The researchers believe they have proved that leukaemia in children under a year old is most likely to be caused in the womb, rather than during its first year of life. They also believe this is an acquired condition, rather than inherited.
Pinpointing the onset of the disease in this way should make it easier to identify the environmental or other factor that causes the genetic changes in affected infants.
Mel Greaves, who heads the team at the Leukaemia Research Fund laboratories in the Institute of Cancer Research, said the gene that changes in infants with leukaemia is known to change in the small percentage of cancer patients that develop leukaemia after treatment with etoposide. This drug is used in lung and testicular cancers and some lymphomas. 'It could be that some substance, chemically or physically similar to etoposide is the cause of infant leukaemia,' Professor Greaves said.

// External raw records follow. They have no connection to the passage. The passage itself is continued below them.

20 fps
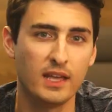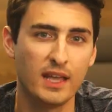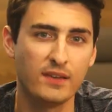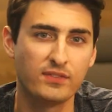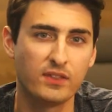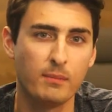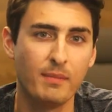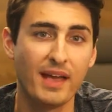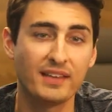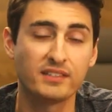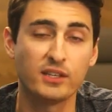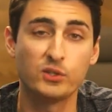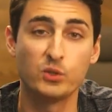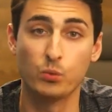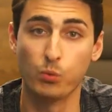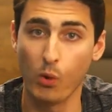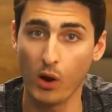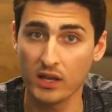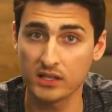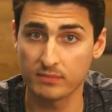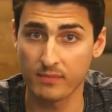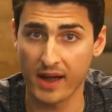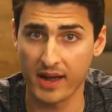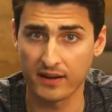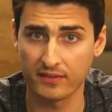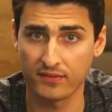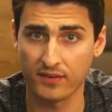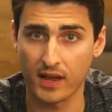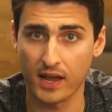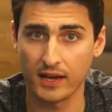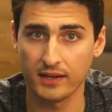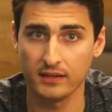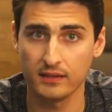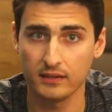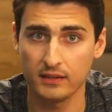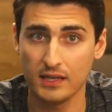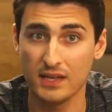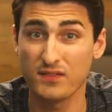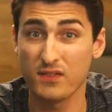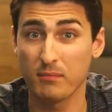If the message was modified,
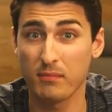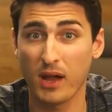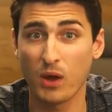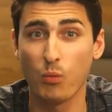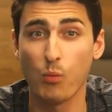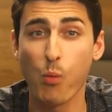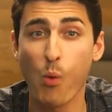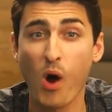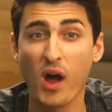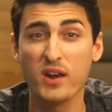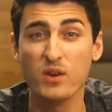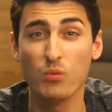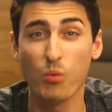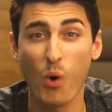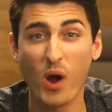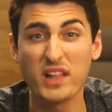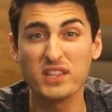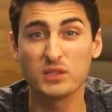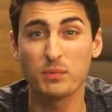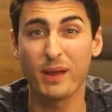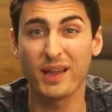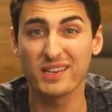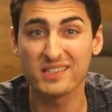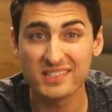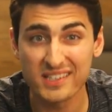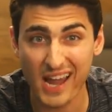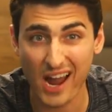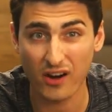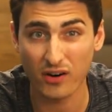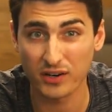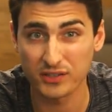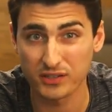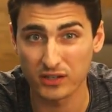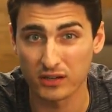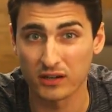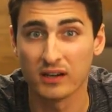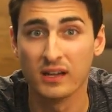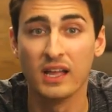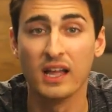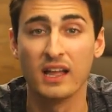even by one white space
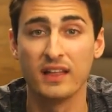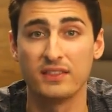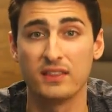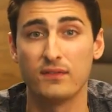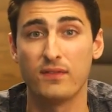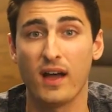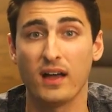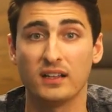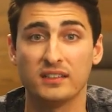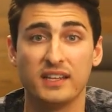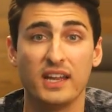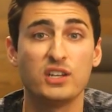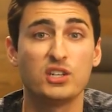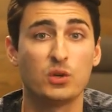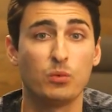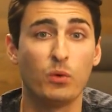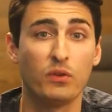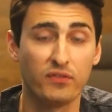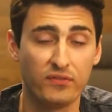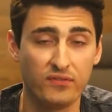character, the validation willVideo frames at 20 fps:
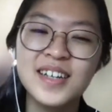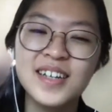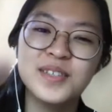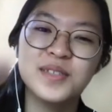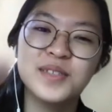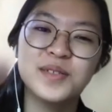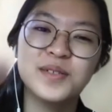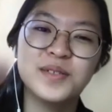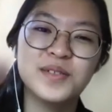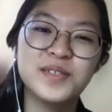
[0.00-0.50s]

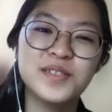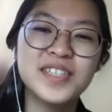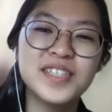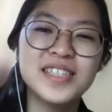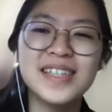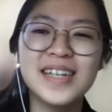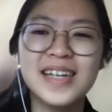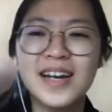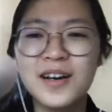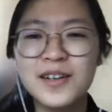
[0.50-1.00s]
So just
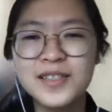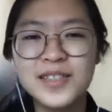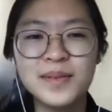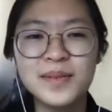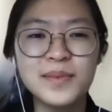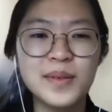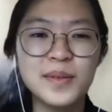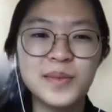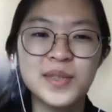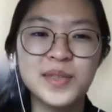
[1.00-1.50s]
like how
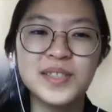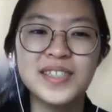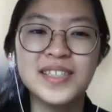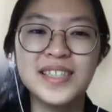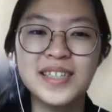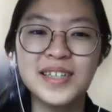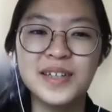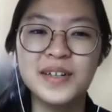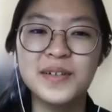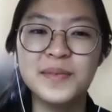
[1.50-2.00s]
sometimes you
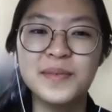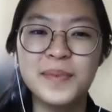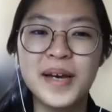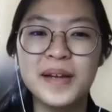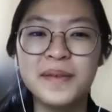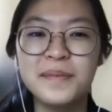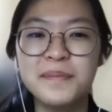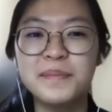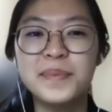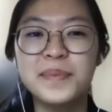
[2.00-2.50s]
see a
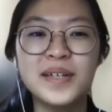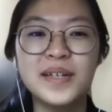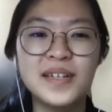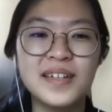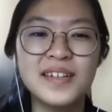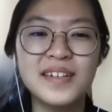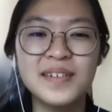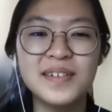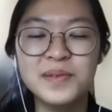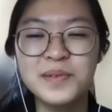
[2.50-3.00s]
pet bird
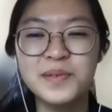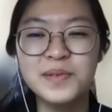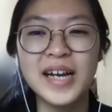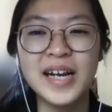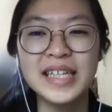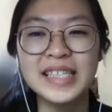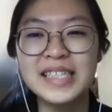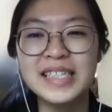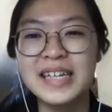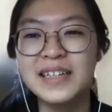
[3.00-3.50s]
who
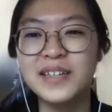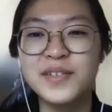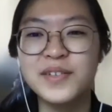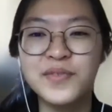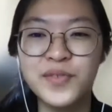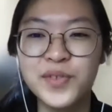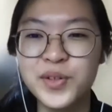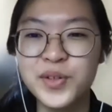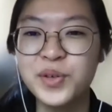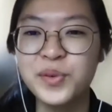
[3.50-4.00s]
accidentally
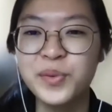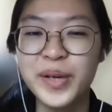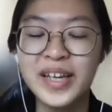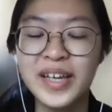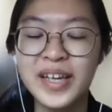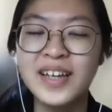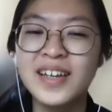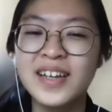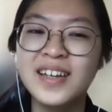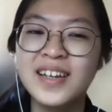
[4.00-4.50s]
flew
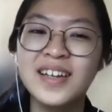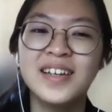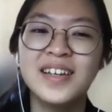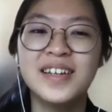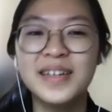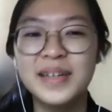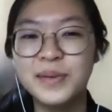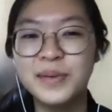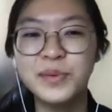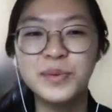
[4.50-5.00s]
away,
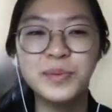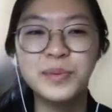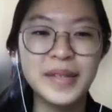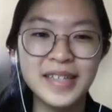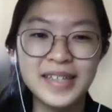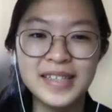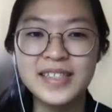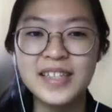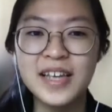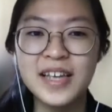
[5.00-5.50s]
it would be
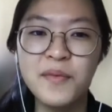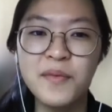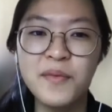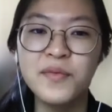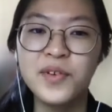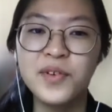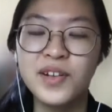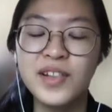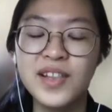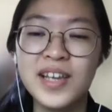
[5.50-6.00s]
the same
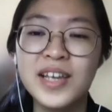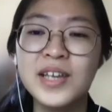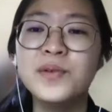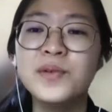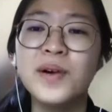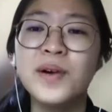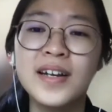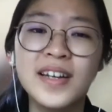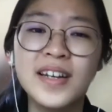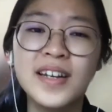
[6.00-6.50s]
for the
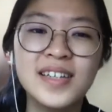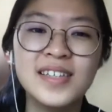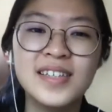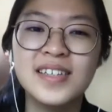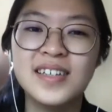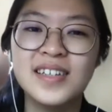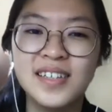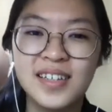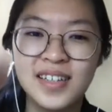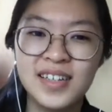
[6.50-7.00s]
iguanas.
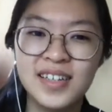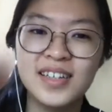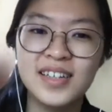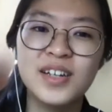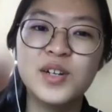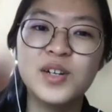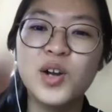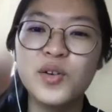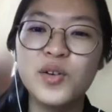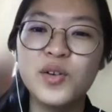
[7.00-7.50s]
They're
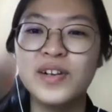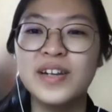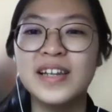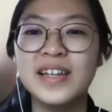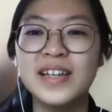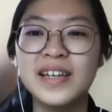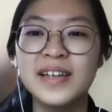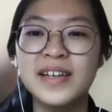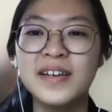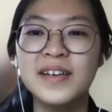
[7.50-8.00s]
not
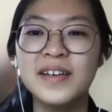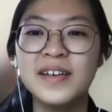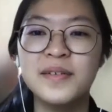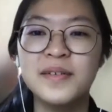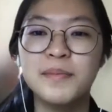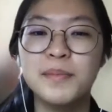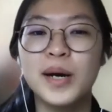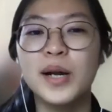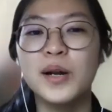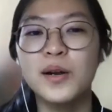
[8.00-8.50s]
really
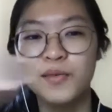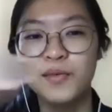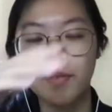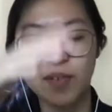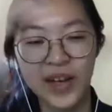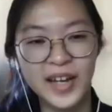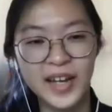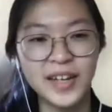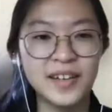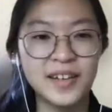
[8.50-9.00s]
part of
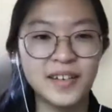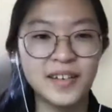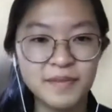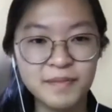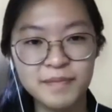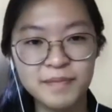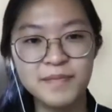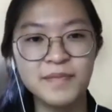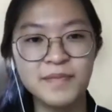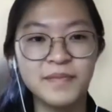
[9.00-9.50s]
like
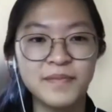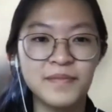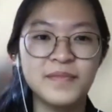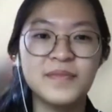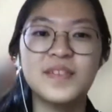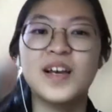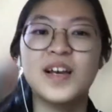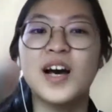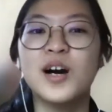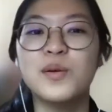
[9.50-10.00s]

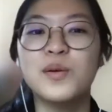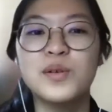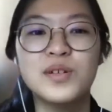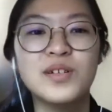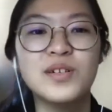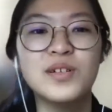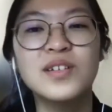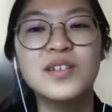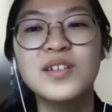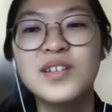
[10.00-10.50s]

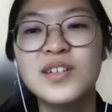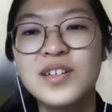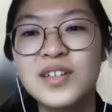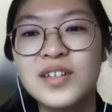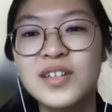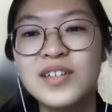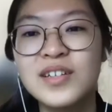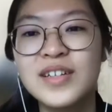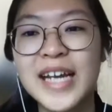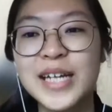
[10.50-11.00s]
our
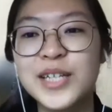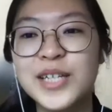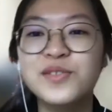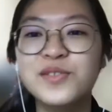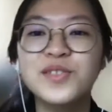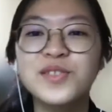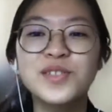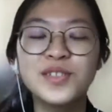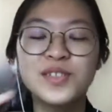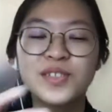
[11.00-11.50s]

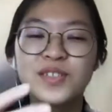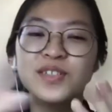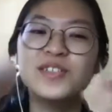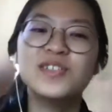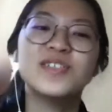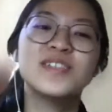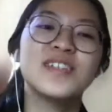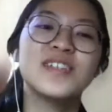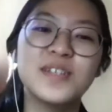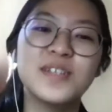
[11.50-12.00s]
natural
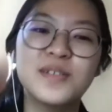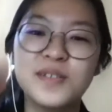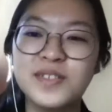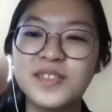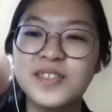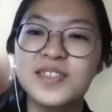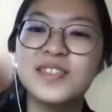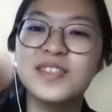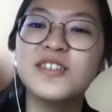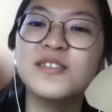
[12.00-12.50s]

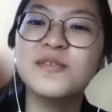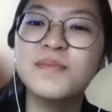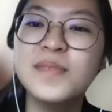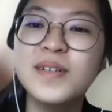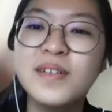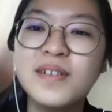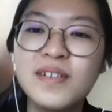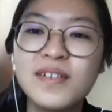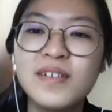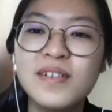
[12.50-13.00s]
ecosystem.
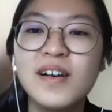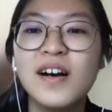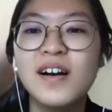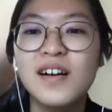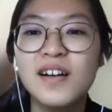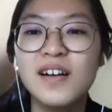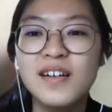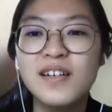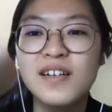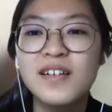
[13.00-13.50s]

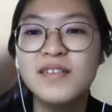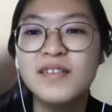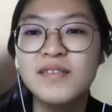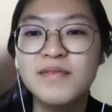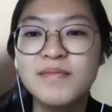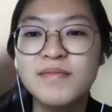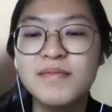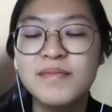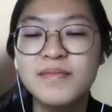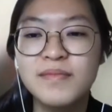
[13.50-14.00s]

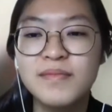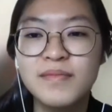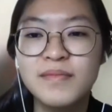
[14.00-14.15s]
Okay,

He hopes to include questions that will help to identify some possible candidates in the National Case Control Study, a major study of childhood cancers.

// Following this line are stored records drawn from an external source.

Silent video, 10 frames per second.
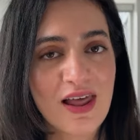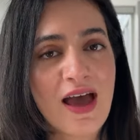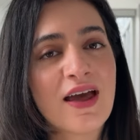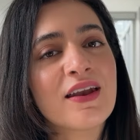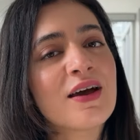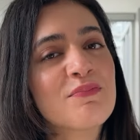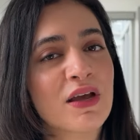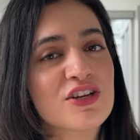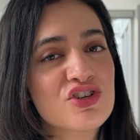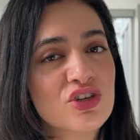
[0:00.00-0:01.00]
and I
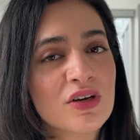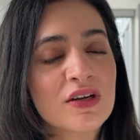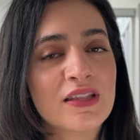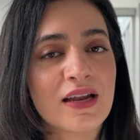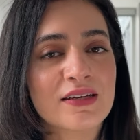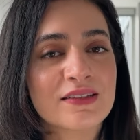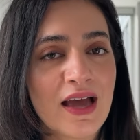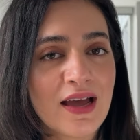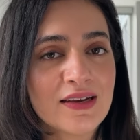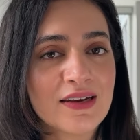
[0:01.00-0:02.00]
mentioned that
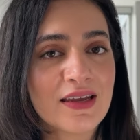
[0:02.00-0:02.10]
thatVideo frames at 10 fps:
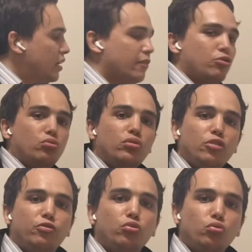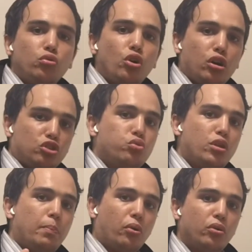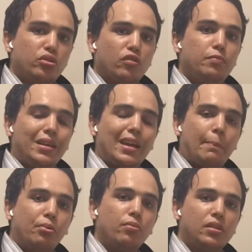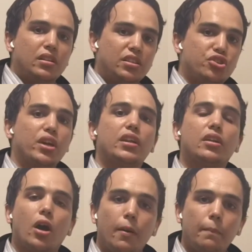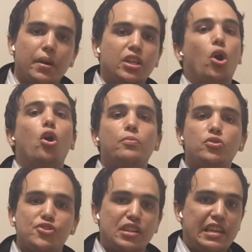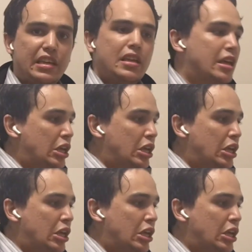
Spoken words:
If you got to the point of being a publicly traded company, obviously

Professor Greaves said that 80 per cent of infants with leukaemia had an abnormality in exactly the same gene, known as 'HRX'. The change in the gene differs in each child, except in identical twins. Inheriting the defect could explain this.
However, if the condition had been inherited, the mutation that caused the leukaemia would have been present in all of the child's cells, and in the parents' genes. The researchers found no sign of the mutation in the parents, and in no cells in the twins other than the leukaemia cells themselves. 'An identical mutation is incredibly unlikely to occur twice in both twins,' Professor Greaves added.
The key to his team's findings is the fact that identical twins commonly share the same placenta, so blood passes between them. He believes one twin suffers the necessary change in its gene, then the leukaemia passes from one twin to the other in the womb. His team's results are published in today's issue of the science journal Nature.
The annual incidence of infant leukaemia is 1 in 100,000. Work on identical twins with the disease has been hampered by there being so few of them - about 100 recorded in clinical and scientific literature.